## EXERCISE DETAILS
Copy each entry below verbatim. Skip the pictures.

## DATA FOR ANALYSIS
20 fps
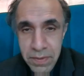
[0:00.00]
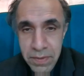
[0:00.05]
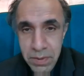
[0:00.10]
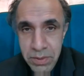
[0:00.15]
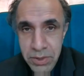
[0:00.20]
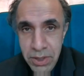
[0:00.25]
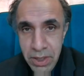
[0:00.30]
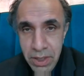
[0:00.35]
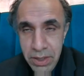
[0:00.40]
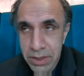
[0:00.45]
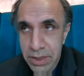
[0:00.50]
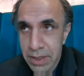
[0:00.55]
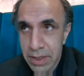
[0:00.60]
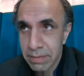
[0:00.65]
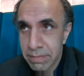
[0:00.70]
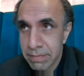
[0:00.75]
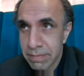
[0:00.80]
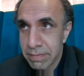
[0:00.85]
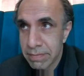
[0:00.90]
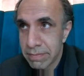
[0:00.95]
a few
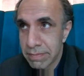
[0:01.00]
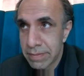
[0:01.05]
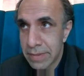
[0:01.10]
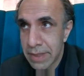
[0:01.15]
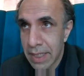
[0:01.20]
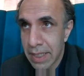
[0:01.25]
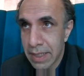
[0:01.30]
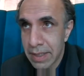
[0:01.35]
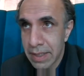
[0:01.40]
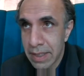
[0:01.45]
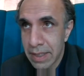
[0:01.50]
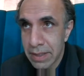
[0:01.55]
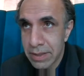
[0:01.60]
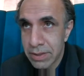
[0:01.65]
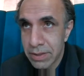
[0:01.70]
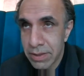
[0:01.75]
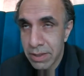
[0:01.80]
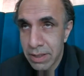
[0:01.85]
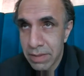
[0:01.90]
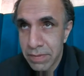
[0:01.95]
charting techniques
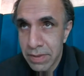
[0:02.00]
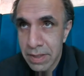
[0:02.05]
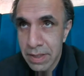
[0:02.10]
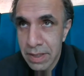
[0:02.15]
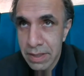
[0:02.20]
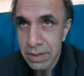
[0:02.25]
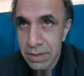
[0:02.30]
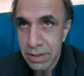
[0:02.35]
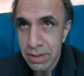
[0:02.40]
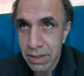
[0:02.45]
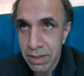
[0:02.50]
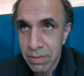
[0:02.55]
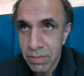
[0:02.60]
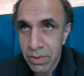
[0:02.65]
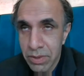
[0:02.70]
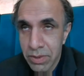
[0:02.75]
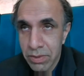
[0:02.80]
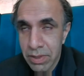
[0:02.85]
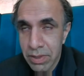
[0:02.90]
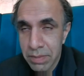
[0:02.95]
you don't even need to know
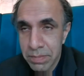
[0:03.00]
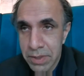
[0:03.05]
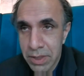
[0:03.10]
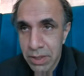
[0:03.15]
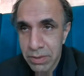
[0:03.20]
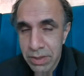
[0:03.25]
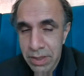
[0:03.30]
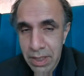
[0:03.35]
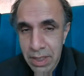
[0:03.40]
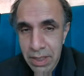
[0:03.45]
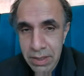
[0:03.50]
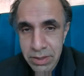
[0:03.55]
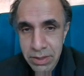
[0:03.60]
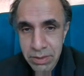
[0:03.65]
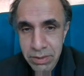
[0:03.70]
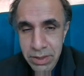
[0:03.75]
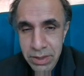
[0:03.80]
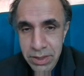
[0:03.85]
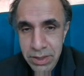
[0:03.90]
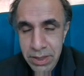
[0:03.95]
what the crypto does
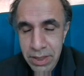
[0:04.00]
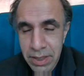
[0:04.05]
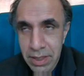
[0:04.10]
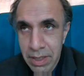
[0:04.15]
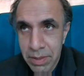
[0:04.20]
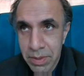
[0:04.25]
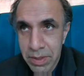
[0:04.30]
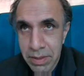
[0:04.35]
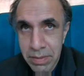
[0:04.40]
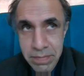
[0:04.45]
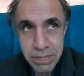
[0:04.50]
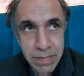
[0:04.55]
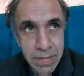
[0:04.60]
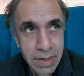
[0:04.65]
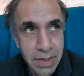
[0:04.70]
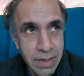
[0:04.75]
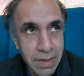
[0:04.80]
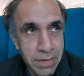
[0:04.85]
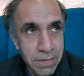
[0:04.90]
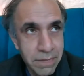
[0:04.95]
you just sit there with a
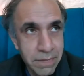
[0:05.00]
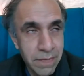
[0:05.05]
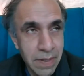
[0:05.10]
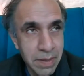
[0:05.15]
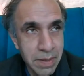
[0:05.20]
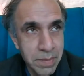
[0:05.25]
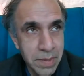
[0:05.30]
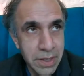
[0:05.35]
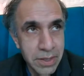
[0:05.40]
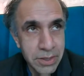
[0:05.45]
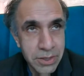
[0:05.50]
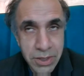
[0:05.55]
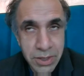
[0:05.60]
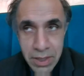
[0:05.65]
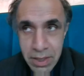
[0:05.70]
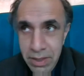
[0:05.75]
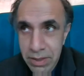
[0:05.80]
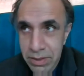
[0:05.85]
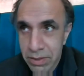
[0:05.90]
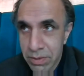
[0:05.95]
five minute
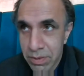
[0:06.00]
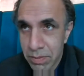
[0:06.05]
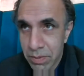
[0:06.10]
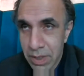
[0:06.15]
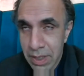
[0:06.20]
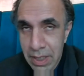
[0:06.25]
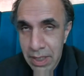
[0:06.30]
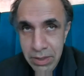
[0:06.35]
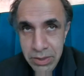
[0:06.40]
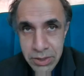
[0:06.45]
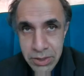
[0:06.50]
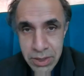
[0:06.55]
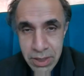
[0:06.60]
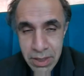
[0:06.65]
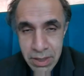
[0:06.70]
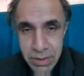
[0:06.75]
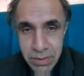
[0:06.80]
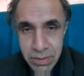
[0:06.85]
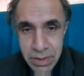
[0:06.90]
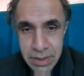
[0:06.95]
chart or a one hour
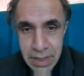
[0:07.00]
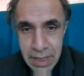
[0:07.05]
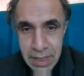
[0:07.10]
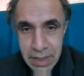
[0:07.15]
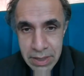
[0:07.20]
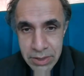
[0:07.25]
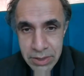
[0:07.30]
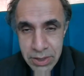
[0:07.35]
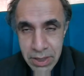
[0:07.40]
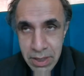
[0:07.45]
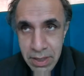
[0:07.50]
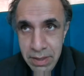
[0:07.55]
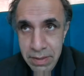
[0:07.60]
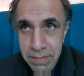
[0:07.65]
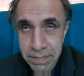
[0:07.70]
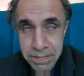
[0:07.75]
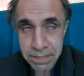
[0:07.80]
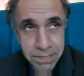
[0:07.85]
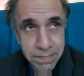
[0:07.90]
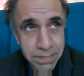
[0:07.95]
chart or a daily chart
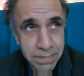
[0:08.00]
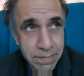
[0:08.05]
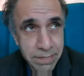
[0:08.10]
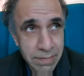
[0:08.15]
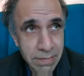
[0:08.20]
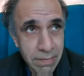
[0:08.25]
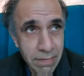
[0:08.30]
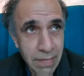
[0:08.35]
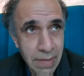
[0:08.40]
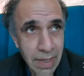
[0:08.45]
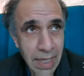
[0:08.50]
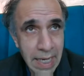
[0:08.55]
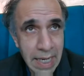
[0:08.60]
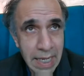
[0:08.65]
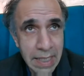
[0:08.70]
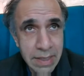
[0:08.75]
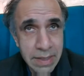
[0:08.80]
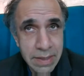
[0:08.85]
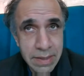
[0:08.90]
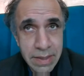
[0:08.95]

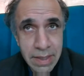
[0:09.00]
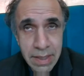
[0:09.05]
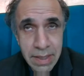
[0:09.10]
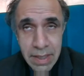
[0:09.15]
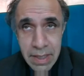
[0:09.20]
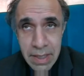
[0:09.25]
and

## OUTPUT
20 fps
[0:00.00]
[0:00.05]
[0:00.10]
[0:00.15]
[0:00.20]
[0:00.25]
[0:00.30]
[0:00.35]
[0:00.40]
[0:00.45]
[0:00.50]
[0:00.55]
[0:00.60]
[0:00.65]
[0:00.70]
[0:00.75]
[0:00.80]
[0:00.85]
[0:00.90]
[0:00.95]
a few
[0:01.00]
[0:01.05]
[0:01.10]
[0:01.15]
[0:01.20]
[0:01.25]
[0:01.30]
[0:01.35]
[0:01.40]
[0:01.45]
[0:01.50]
[0:01.55]
[0:01.60]
[0:01.65]
[0:01.70]
[0:01.75]
[0:01.80]
[0:01.85]
[0:01.90]
[0:01.95]
charting techniques
[0:02.00]
[0:02.05]
[0:02.10]
[0:02.15]
[0:02.20]
[0:02.25]
[0:02.30]
[0:02.35]
[0:02.40]
[0:02.45]
[0:02.50]
[0:02.55]
[0:02.60]
[0:02.65]
[0:02.70]
[0:02.75]
[0:02.80]
[0:02.85]
[0:02.90]
[0:02.95]
you don't even need to know
[0:03.00]
[0:03.05]
[0:03.10]
[0:03.15]
[0:03.20]
[0:03.25]
[0:03.30]
[0:03.35]
[0:03.40]
[0:03.45]
[0:03.50]
[0:03.55]
[0:03.60]
[0:03.65]
[0:03.70]
[0:03.75]
[0:03.80]
[0:03.85]
[0:03.90]
[0:03.95]
what the crypto does
[0:04.00]
[0:04.05]
[0:04.10]
[0:04.15]
[0:04.20]
[0:04.25]
[0:04.30]
[0:04.35]
[0:04.40]
[0:04.45]
[0:04.50]
[0:04.55]
[0:04.60]
[0:04.65]
[0:04.70]
[0:04.75]
[0:04.80]
[0:04.85]
[0:04.90]
[0:04.95]
you just sit there with a
[0:05.00]
[0:05.05]
[0:05.10]
[0:05.15]
[0:05.20]
[0:05.25]
[0:05.30]
[0:05.35]
[0:05.40]
[0:05.45]
[0:05.50]
[0:05.55]
[0:05.60]
[0:05.65]
[0:05.70]
[0:05.75]
[0:05.80]
[0:05.85]
[0:05.90]
[0:05.95]
five minute
[0:06.00]
[0:06.05]
[0:06.10]
[0:06.15]
[0:06.20]
[0:06.25]
[0:06.30]
[0:06.35]
[0:06.40]
[0:06.45]
[0:06.50]
[0:06.55]
[0:06.60]
[0:06.65]
[0:06.70]
[0:06.75]
[0:06.80]
[0:06.85]
[0:06.90]
[0:06.95]
chart or a one hour
[0:07.00]
[0:07.05]
[0:07.10]
[0:07.15]
[0:07.20]
[0:07.25]
[0:07.30]
[0:07.35]
[0:07.40]
[0:07.45]
[0:07.50]
[0:07.55]
[0:07.60]
[0:07.65]
[0:07.70]
[0:07.75]
[0:07.80]
[0:07.85]
[0:07.90]
[0:07.95]
chart or a daily chart
[0:08.00]
[0:08.05]
[0:08.10]
[0:08.15]
[0:08.20]
[0:08.25]
[0:08.30]
[0:08.35]
[0:08.40]
[0:08.45]
[0:08.50]
[0:08.55]
[0:08.60]
[0:08.65]
[0:08.70]
[0:08.75]
[0:08.80]
[0:08.85]
[0:08.90]
[0:08.95]

[0:09.00]
[0:09.05]
[0:09.10]
[0:09.15]
[0:09.20]
[0:09.25]
and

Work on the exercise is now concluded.